Netanyahu was somewhat misleading when he angrily demanded of “those in the international community who refuse to put red lines in front of Iran” to understand that such position takes away their “moral right to put a red light in front of Israel.” Because what the Obama team was doing in the past week was not putting a red light in front of Israel — it was holding a red handkerchief in its face, to dare the bull to take action or be silenced. And one should just hope that war with Iran doesn’t start over issues of hurt egos. And one should just hope that the pressure on Iran will not be reduced over egos.

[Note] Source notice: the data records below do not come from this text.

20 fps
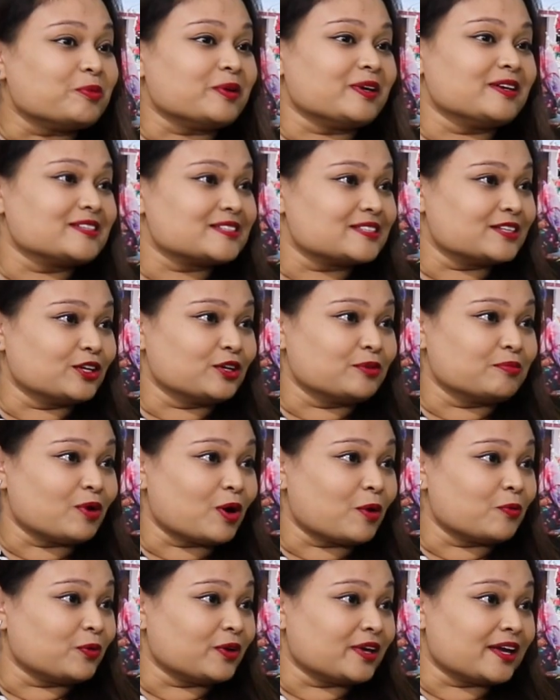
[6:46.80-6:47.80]
being a single
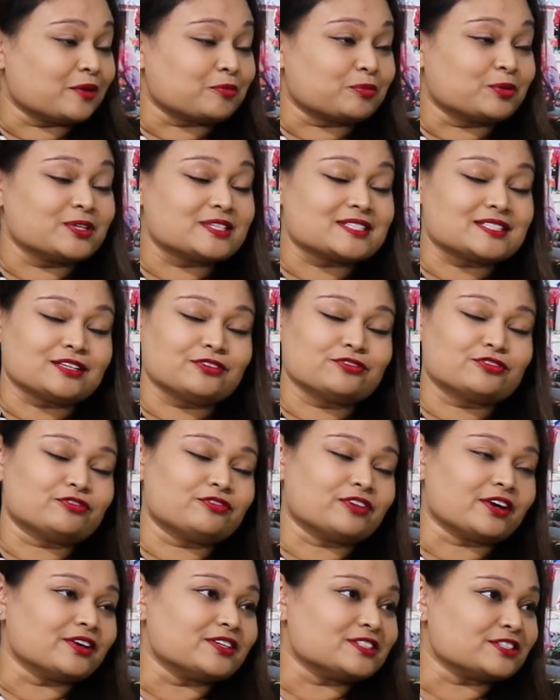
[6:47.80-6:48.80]
mom, we get perceived
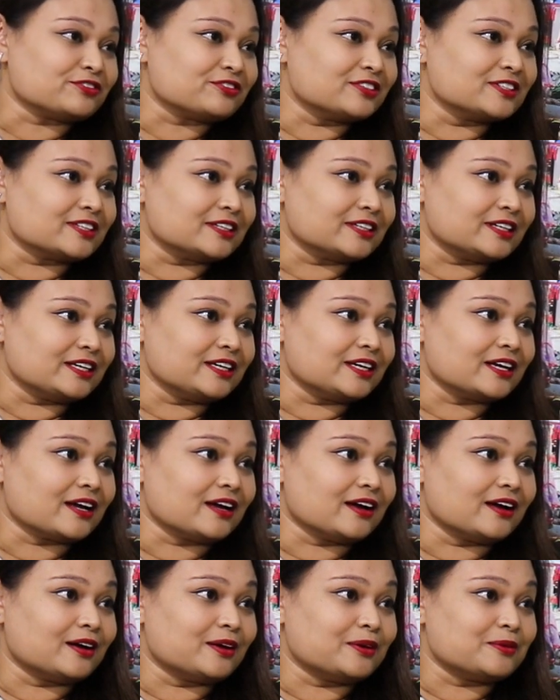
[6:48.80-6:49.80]
very differently,
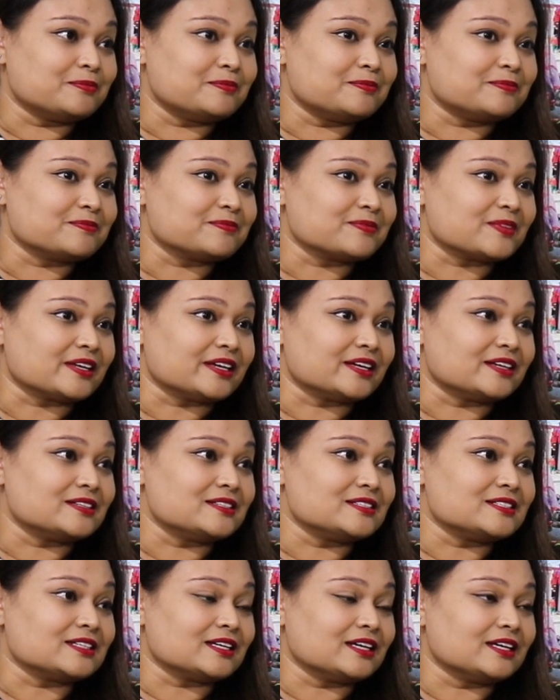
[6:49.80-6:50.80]
and
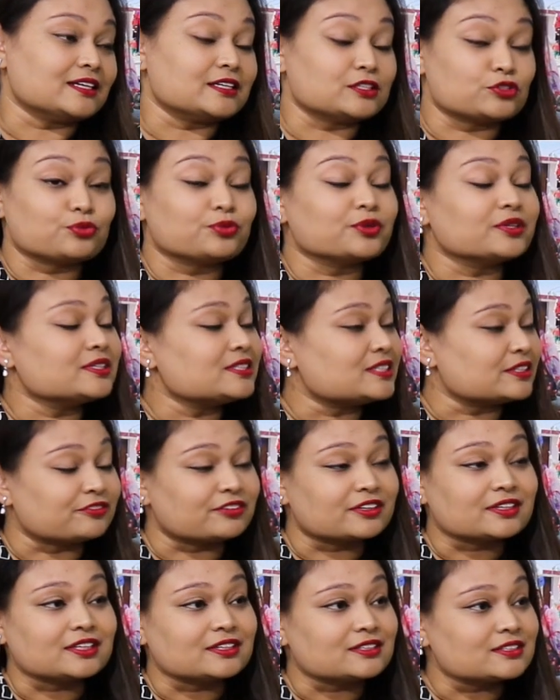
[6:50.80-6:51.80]
it's really
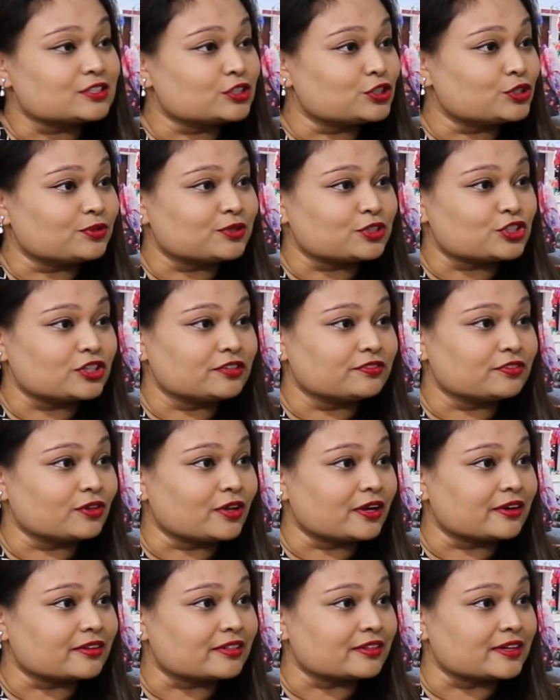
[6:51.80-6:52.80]
difficult to achieve a
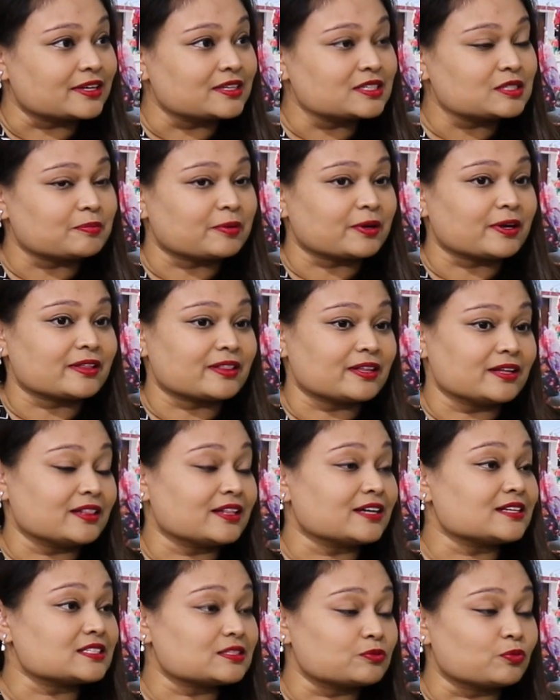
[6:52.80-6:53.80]
lot of things. But I think
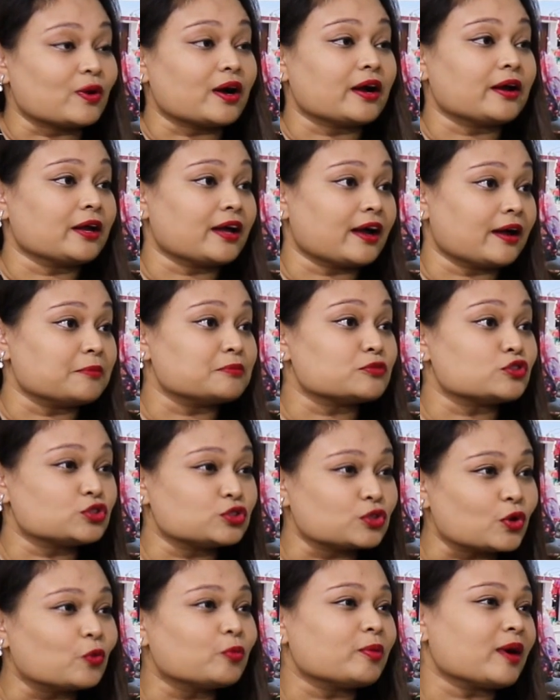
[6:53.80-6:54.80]
that's why I'm
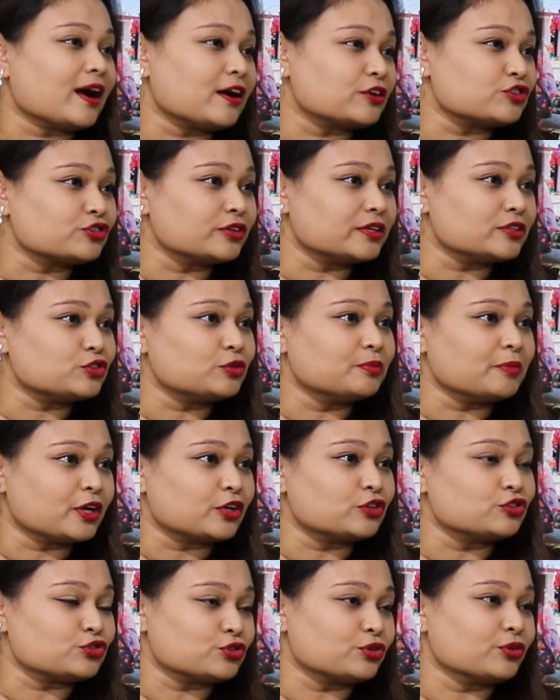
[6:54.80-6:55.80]
so passionate to
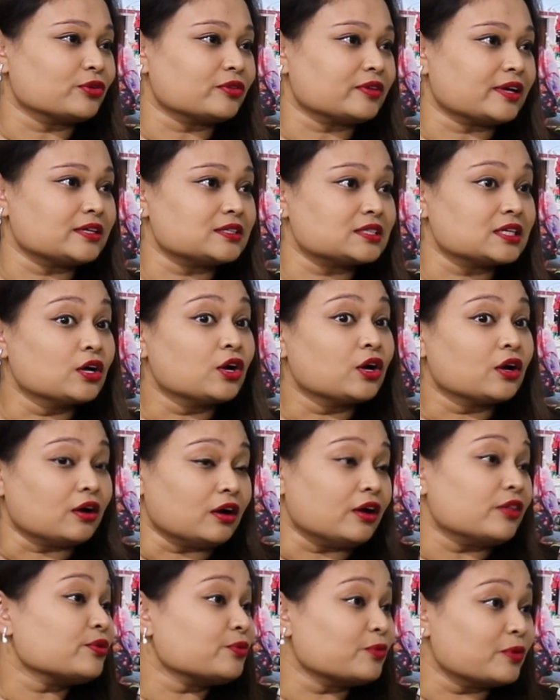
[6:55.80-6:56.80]
making sure that
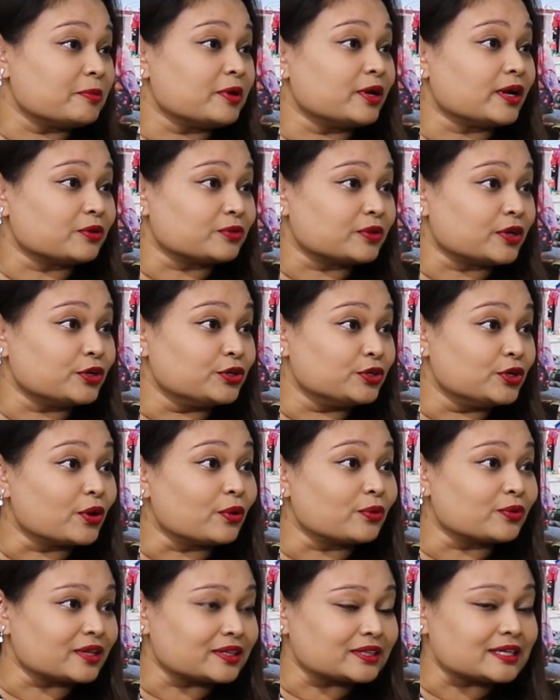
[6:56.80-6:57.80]
other women out there
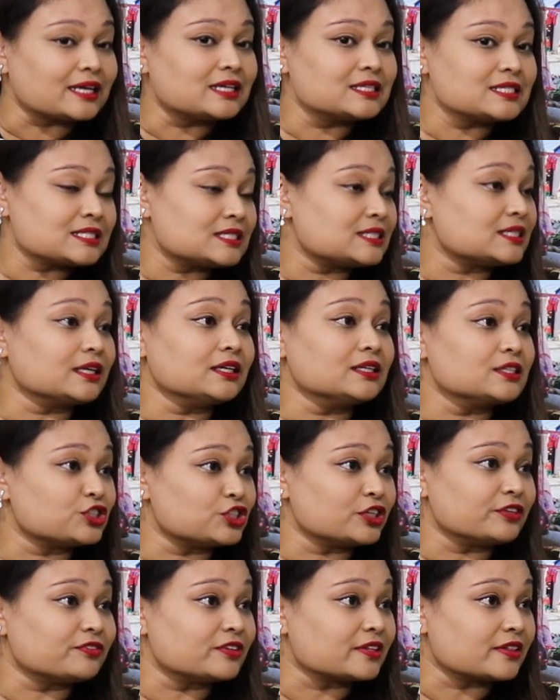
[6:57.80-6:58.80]
know that they can still
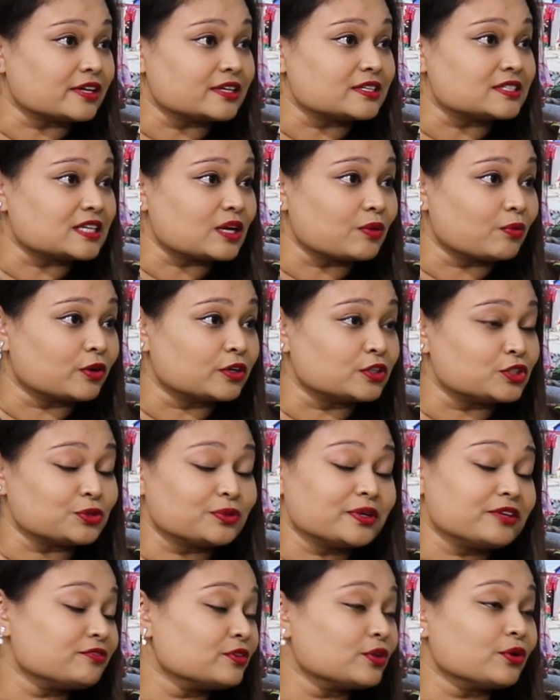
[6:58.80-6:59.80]
achieve the things they wanted
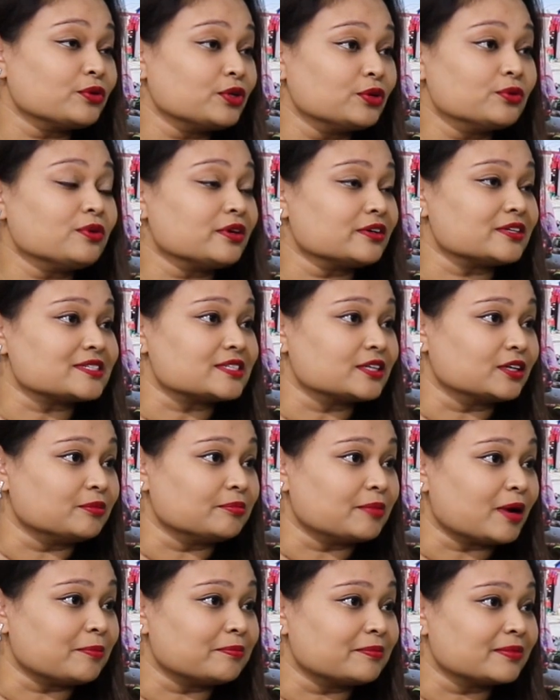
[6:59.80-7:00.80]
to, even though you are a single
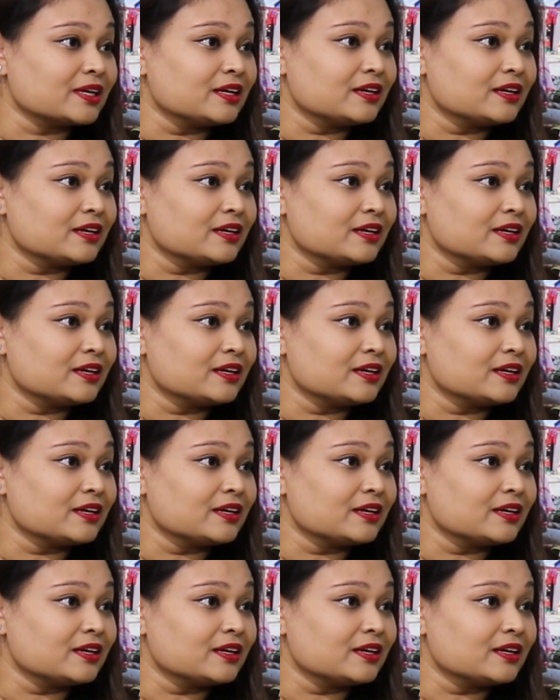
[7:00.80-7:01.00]
mom.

What has happened in recent days can’t be a good sign, though. It weakens Israel by forcing it into a terrible choice between taking action that might be premature or admitting an incapacity that will only embolden Iran. And it weakens the U.S. position, as the administration now appears, yet again, to be more concerned with Israeli rhetoric and action than with the rhetoric and actions of Iran. The Iranians, no doubt, are the only ones watching this skirmish with a measure of satisfaction. Obama still believes in talks; Israel still fails to make a case convincing enough for the world to take bolder action. No wonder most Israelis want Romney to get elected in November. Even those of them — the minority — who believe that Obama is a good president for Israel realize by now that relations between him and Netanyahu are probably hopeless.